Wait, what? That doesn’t make sense.
Let me explain, it was on that day that Ricardo Leonel Soares de Castro was officially recognized for her transition to Michelle Soares by her peers and her company, right down to her Dell email address and badge.
On that day of new beginnings, Soares was welcomed back to work with a surprise lunch hosted by Dell’s Pride and Women Employee Resource Groups (ERG’s) along with her Human Resources (HR) Department.
“I was wearing a black and white star dress, they greeted me with an unexpected lunch and, more than that, I received my very first bouquet of flowers – white lilies cheirosíssimos,” she remembers. “They had this amazing scent and I actually cried when I got them.”
She goes on to the highlight the significance of the day, “I understood then that I was in the right place. It was, without a doubt, the watershed of my career and personal life.”
Soares credits the support and encouragement of the Dell Pride ERG for her courage to finally live her life as herself.
“I decided to join Pride because when I joined Dell I was not actually out of the closet. So Pride was actually what helped me come out of the closet,” Soares said. “My initial intention when joining Pride was to get help for me, and then I started working with the community and giving back.”
When Soares communicated with her management that she was about to begin the process of transitioning, she was fearful of the repercussions. Thankfully, her management team and HR department were completely supportive, providing assistance along the way not only for Soares, but for her co-workers as well. With the help of the Pride ERG, they began awareness and education training for Soares’ colleagues, helping them understand the change and for some, the unknown.
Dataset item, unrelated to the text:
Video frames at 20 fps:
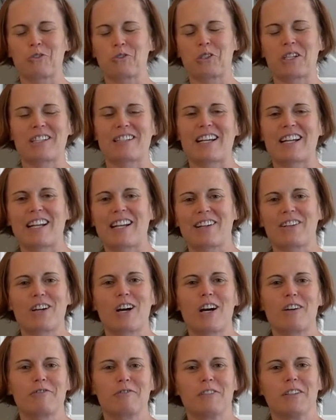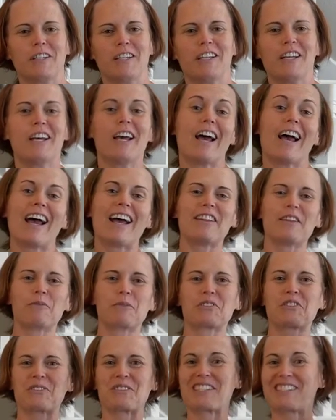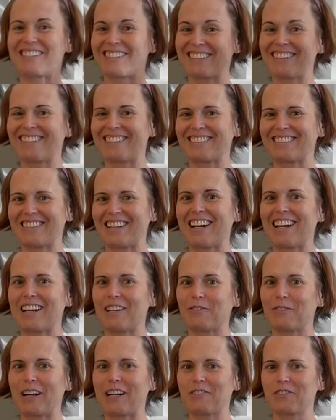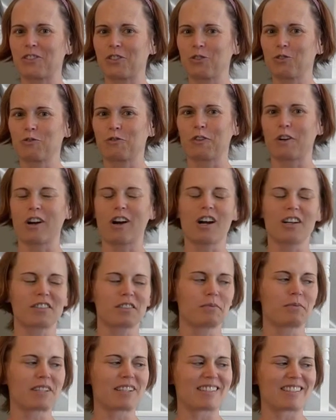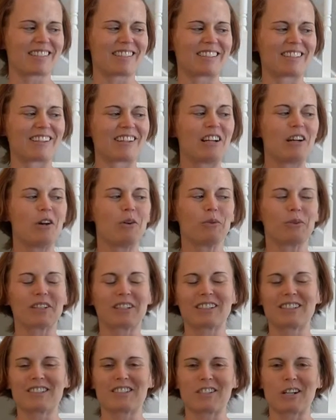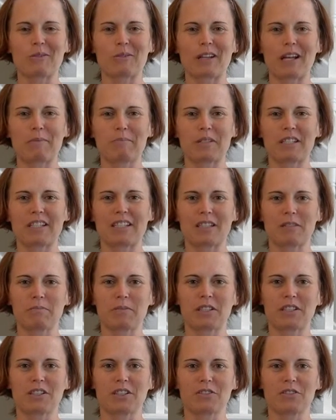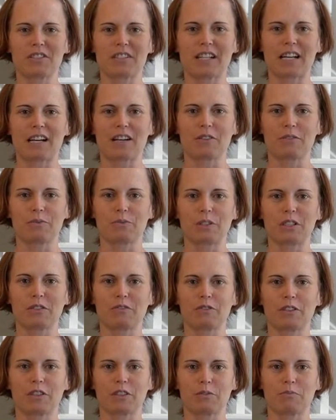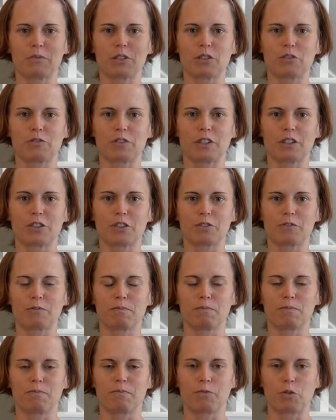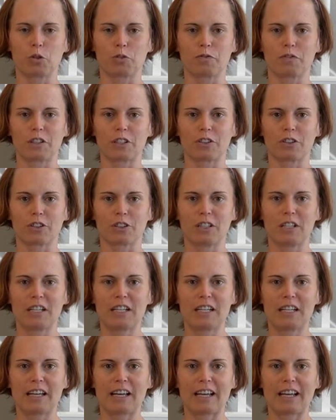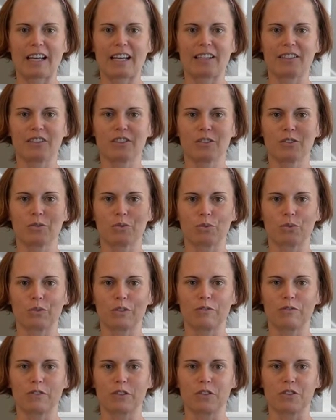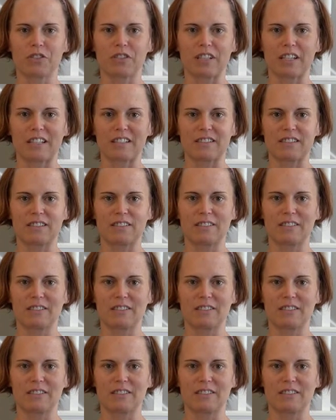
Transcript: Shake that hand off. And then we'll switch to the other side. Round two for awesomeness here. We are going to start with that pinky. Pinky goes down, ring finger, middle finger, forefinger, and reverse it.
“It gave me a sense of security that you usually don’t encounter when coming out,” she said.
Soares still faces some obstacles, but decidedly less than those that have traveled this road before her. She is thankful to work for a company that values diversity.
“Dell really is a diverse place where you can be yourself. Whoever you are, bring your whole self, not half, bring who you are,” she said. “Dell will accept you for who you are. I’ve experienced that first hand.”
Recently Soares volunteered to attend the Out & Equal conference in the United States.
“Being a panelist during the Out & Equal conference was an amazing experience,” Soares said. “I got to meet several Dell leaders, PRIDE members, LGBT+ people from all over the planet, and had the opportunity to share my story and hear others’ stories.
“It lit my fire again to work to bring equality to our employees on a global level, it motivated me to understand the challenges faced in each region, and take the correct measures to make Dell an even more inclusive company (hard task, since this company is already amazing). Being a member of PRIDE and Dell gave me the honor of living this amazing and inclusive experience. I became a better person, and want to continue to help others more.”
Her words of wisdom for those about to embark on their own journey?
“One thing that I learned with time, the worst lie is to lie to yourself. I lived a lie for over 30 years of my life,” she said. “Your transition will not be the same as anyone else’s, it’s your transition. Look for support. You will lose people in the process. The moment you are truthful to yourself, the people who love you for who you are, will be there for you. Lying to yourself will only make it harder. Look for support through HR, ERG’s and other Trans. You are not alone.”